* What the task requires
Leave out the images; return the rest of the data exactly.
==== Provided entries
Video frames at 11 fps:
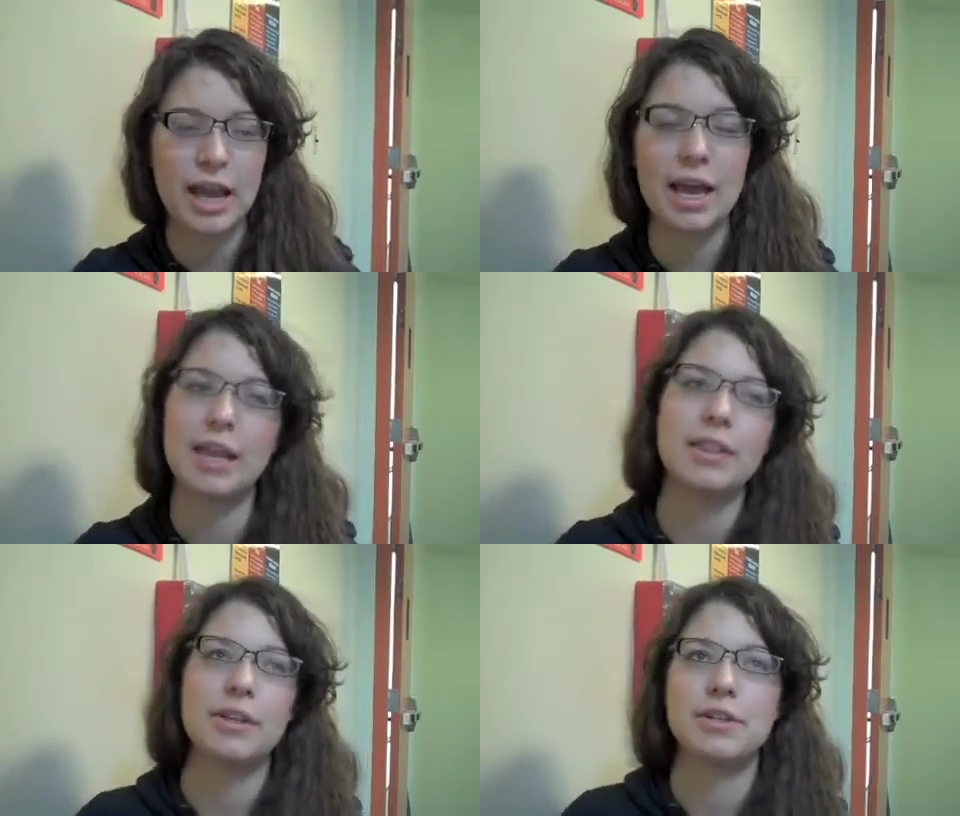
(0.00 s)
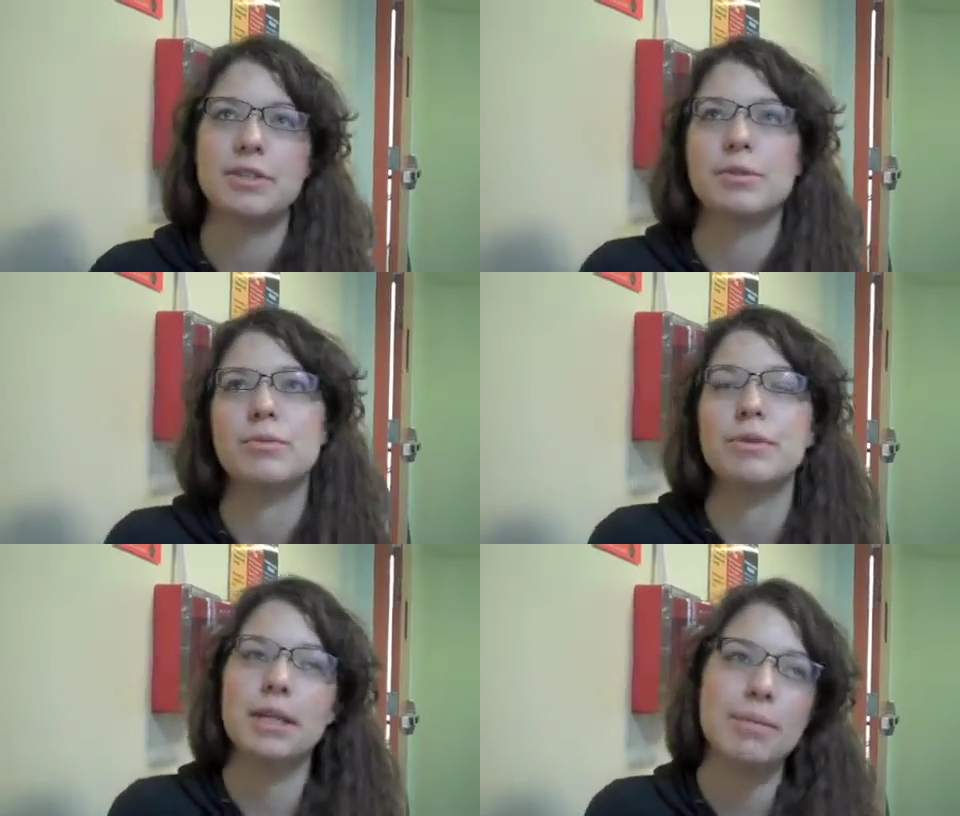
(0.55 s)
and there's a
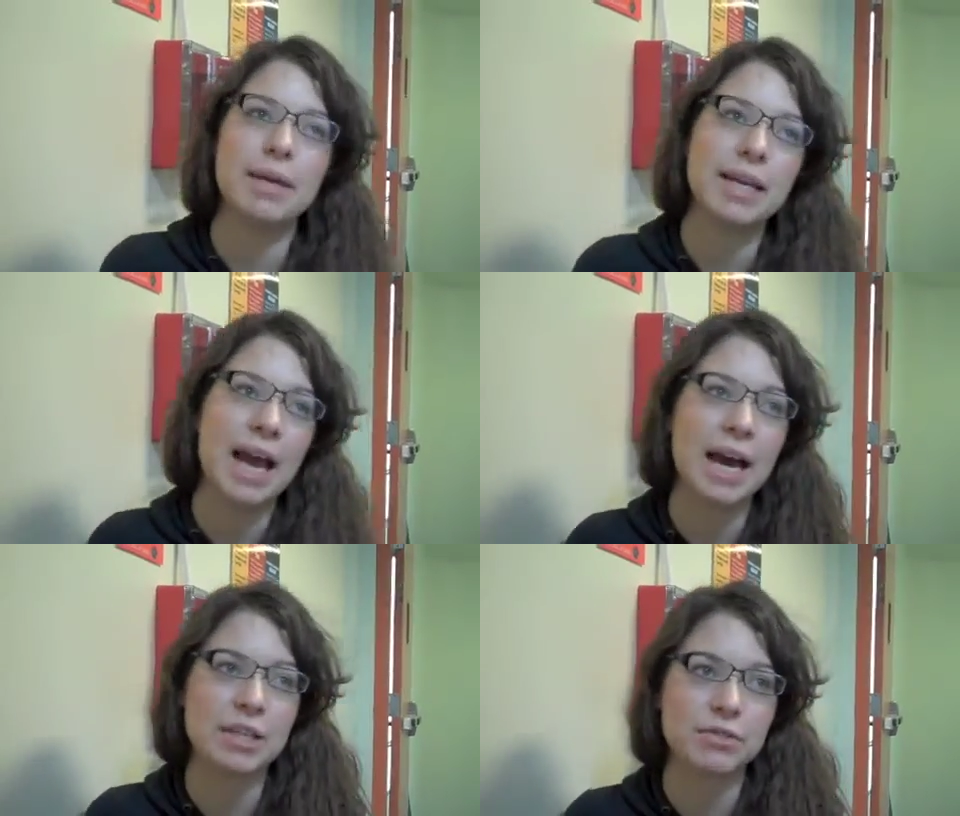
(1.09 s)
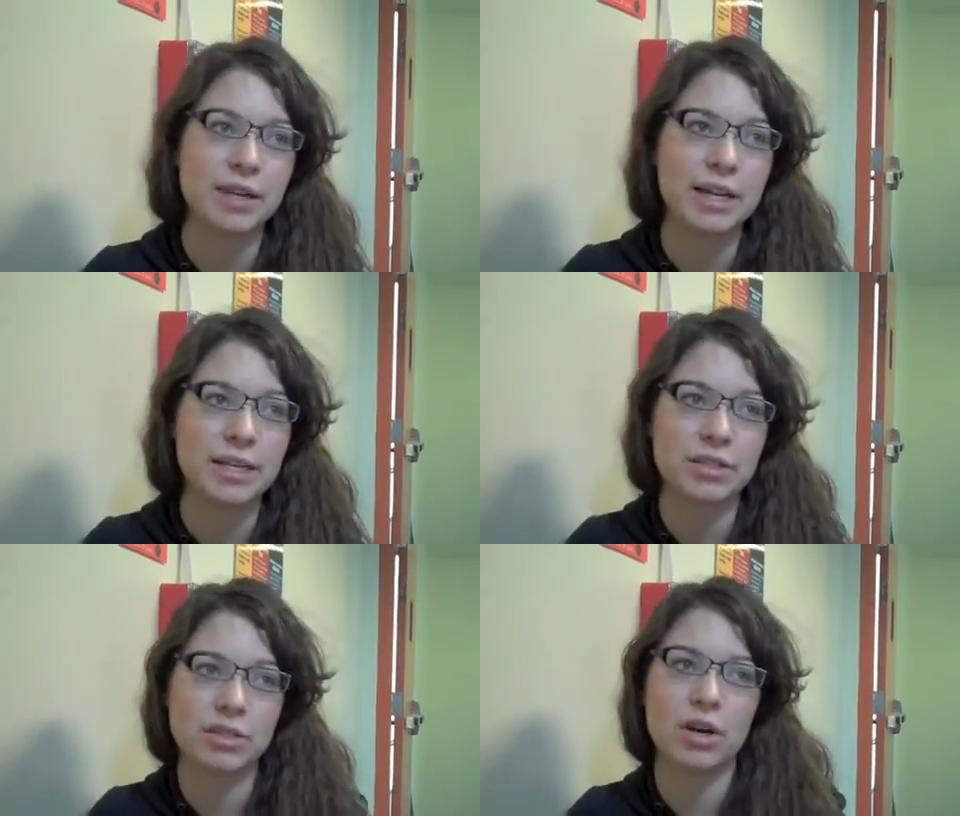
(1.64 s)
really big
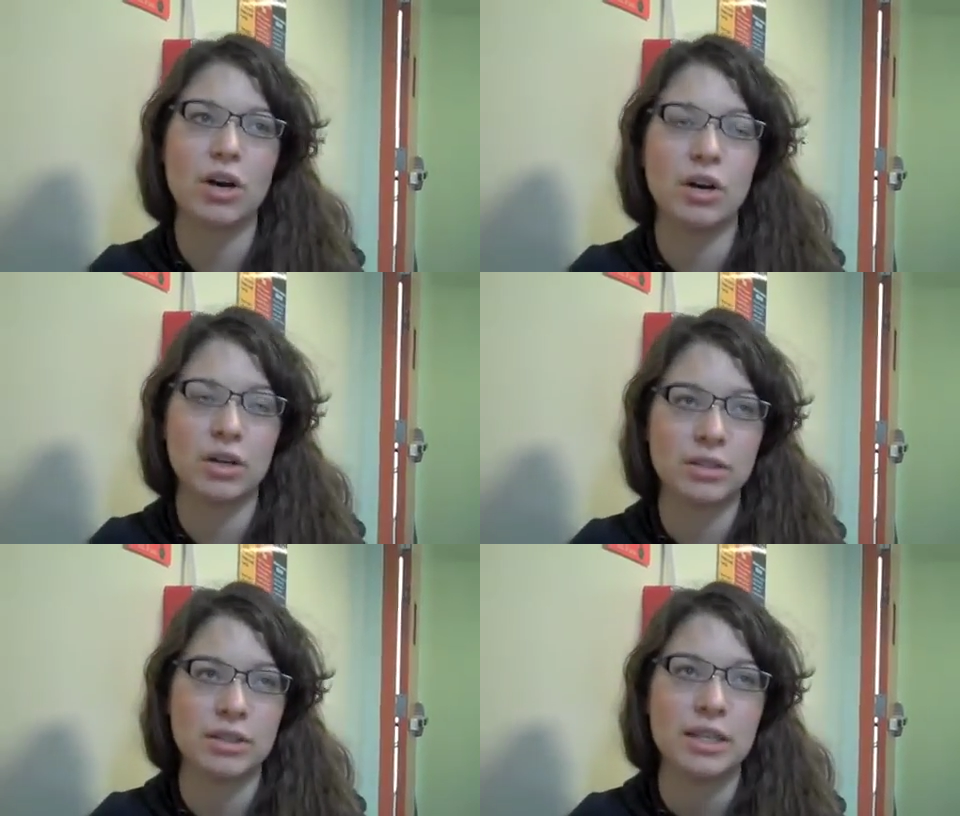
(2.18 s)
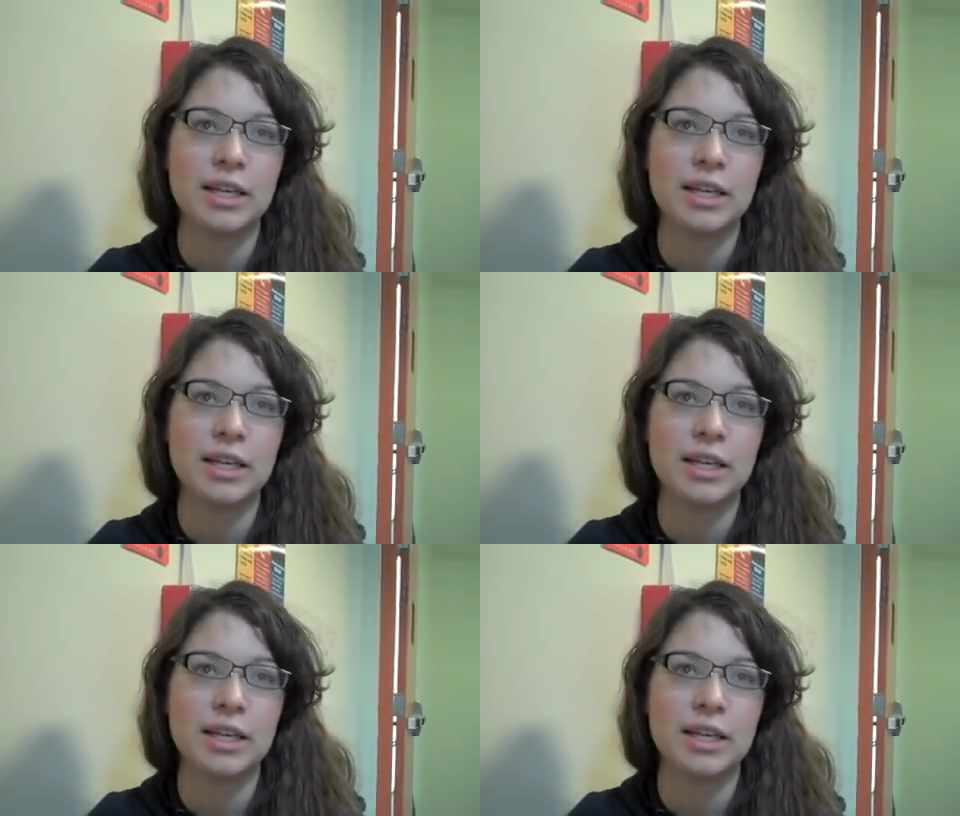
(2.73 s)
catchphrase called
========
* Response below
Video frames at 11 fps:
(0.00 s)
(0.55 s)
and there's a
(1.09 s)
(1.64 s)
really big
(2.18 s)
(2.73 s)
catchphrase called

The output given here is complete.